= Episcopal intercession =

Episcopal Intercession is the act of a church official interceding on behalf of a criminal.

The right to do so was granted by the secular power to the bishops of the Early Church and originated from respect for the church in the early centuries of Christianity, rather than by law or decree. Reference to its existence is made in the seventh canon of the Council of Sardica. It is also mentioned by St. Augustine, St. Jerome, and by Socrates in his "Church History". St. Augustine repeatedly interceded for criminals with Macedonius, then governor of Africa. Martin of Tours interceded with Emperor Maximus for the imprisoned Priscillianists in 384–5.

Bishop Flavian of Antioch interceded with Emperor Theodosius I in 387 on behalf of the inhabitants of Antioch, who had wantonly destroyed the imperial statues in that city. St. Ambrose induced Theodosius to enact a law which forbade the execution of the death penalty and the confiscation of property until thirty days after sentence had been passed. It was the purpose of this law to leave room for clemency and to prevent the punishing of the innocent.

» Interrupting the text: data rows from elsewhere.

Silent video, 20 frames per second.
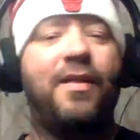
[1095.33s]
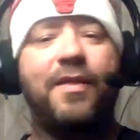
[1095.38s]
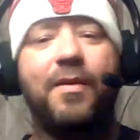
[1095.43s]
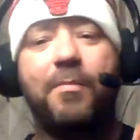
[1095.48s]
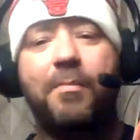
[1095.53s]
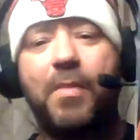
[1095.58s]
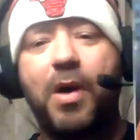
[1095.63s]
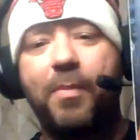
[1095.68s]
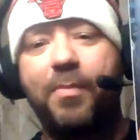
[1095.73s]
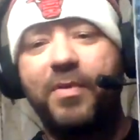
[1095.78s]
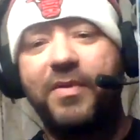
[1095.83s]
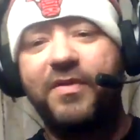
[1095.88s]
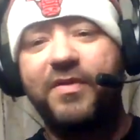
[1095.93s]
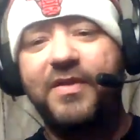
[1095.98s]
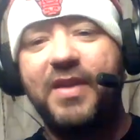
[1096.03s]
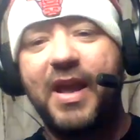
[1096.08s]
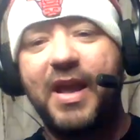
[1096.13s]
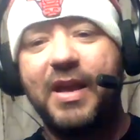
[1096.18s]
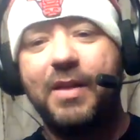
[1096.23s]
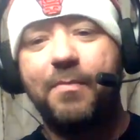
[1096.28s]
Muppets
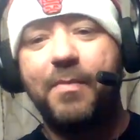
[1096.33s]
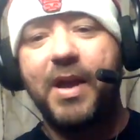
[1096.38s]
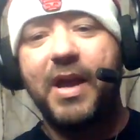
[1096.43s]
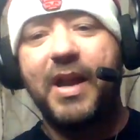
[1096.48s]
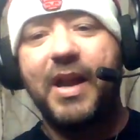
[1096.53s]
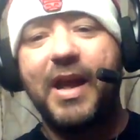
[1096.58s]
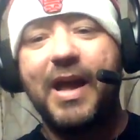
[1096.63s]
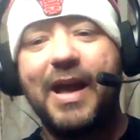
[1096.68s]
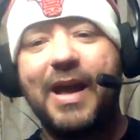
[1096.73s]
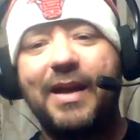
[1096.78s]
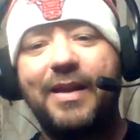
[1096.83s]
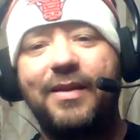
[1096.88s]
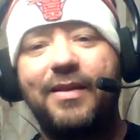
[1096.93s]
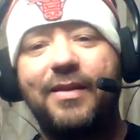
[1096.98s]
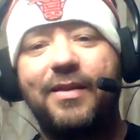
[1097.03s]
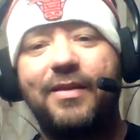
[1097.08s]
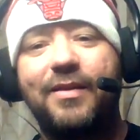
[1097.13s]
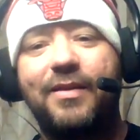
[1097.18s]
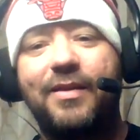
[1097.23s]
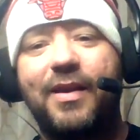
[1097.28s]
Take
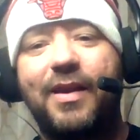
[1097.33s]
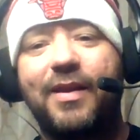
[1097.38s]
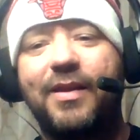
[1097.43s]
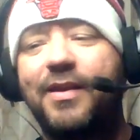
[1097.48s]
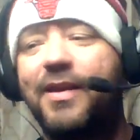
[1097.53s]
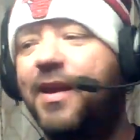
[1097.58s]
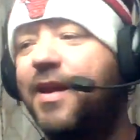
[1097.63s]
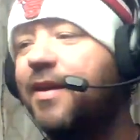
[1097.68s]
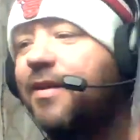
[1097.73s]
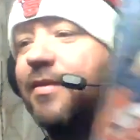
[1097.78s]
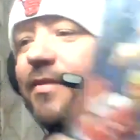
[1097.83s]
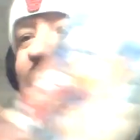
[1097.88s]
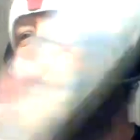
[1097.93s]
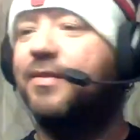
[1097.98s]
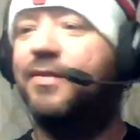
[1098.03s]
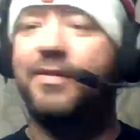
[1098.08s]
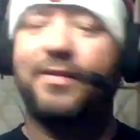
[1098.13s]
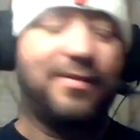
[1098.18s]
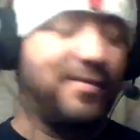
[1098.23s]
Manhattan. Heck yes.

To enable them to exercise their right of intercession, the bishops had free access to the prisons. They were exhorted to visit prisoners every Wednesday and Saturday in order to investigate the cause of their imprisonment, and to admonish the supervisors of the prisons to treat those committed to their charge with Christian charity. In case the prison-keepers were found to be inhumane or remiss in their duty to their prisoners, the bishops were to report these abuses to the emperor. The rights of the bishops were almost unlimited in this respect. They were somewhat regulated for the bishops of the Eastern Empire; for the bishops of the Western Empire.

The right of episcopal intercession was closely allied with the right of asylum or sanctuary. and the right and duty of the bishops to protect orphans, widows, and other unfortunates. Theodoret, Bishop of Cyrus, interceded with Empress Pulcheria in behalf of the poor of his diocese, who were overburdened with taxes. The Third Council of Carthage, held in 399, requested the emperor to accede to the wishes of the bishops by appointing advocates to plead the causes of the poor before the courts. The Council of Mâcon, held in 585, forbade all civil authorities to begin judicial proceedings against widows and orphans without previously notifying the bishop of the diocese to which the accused belonged.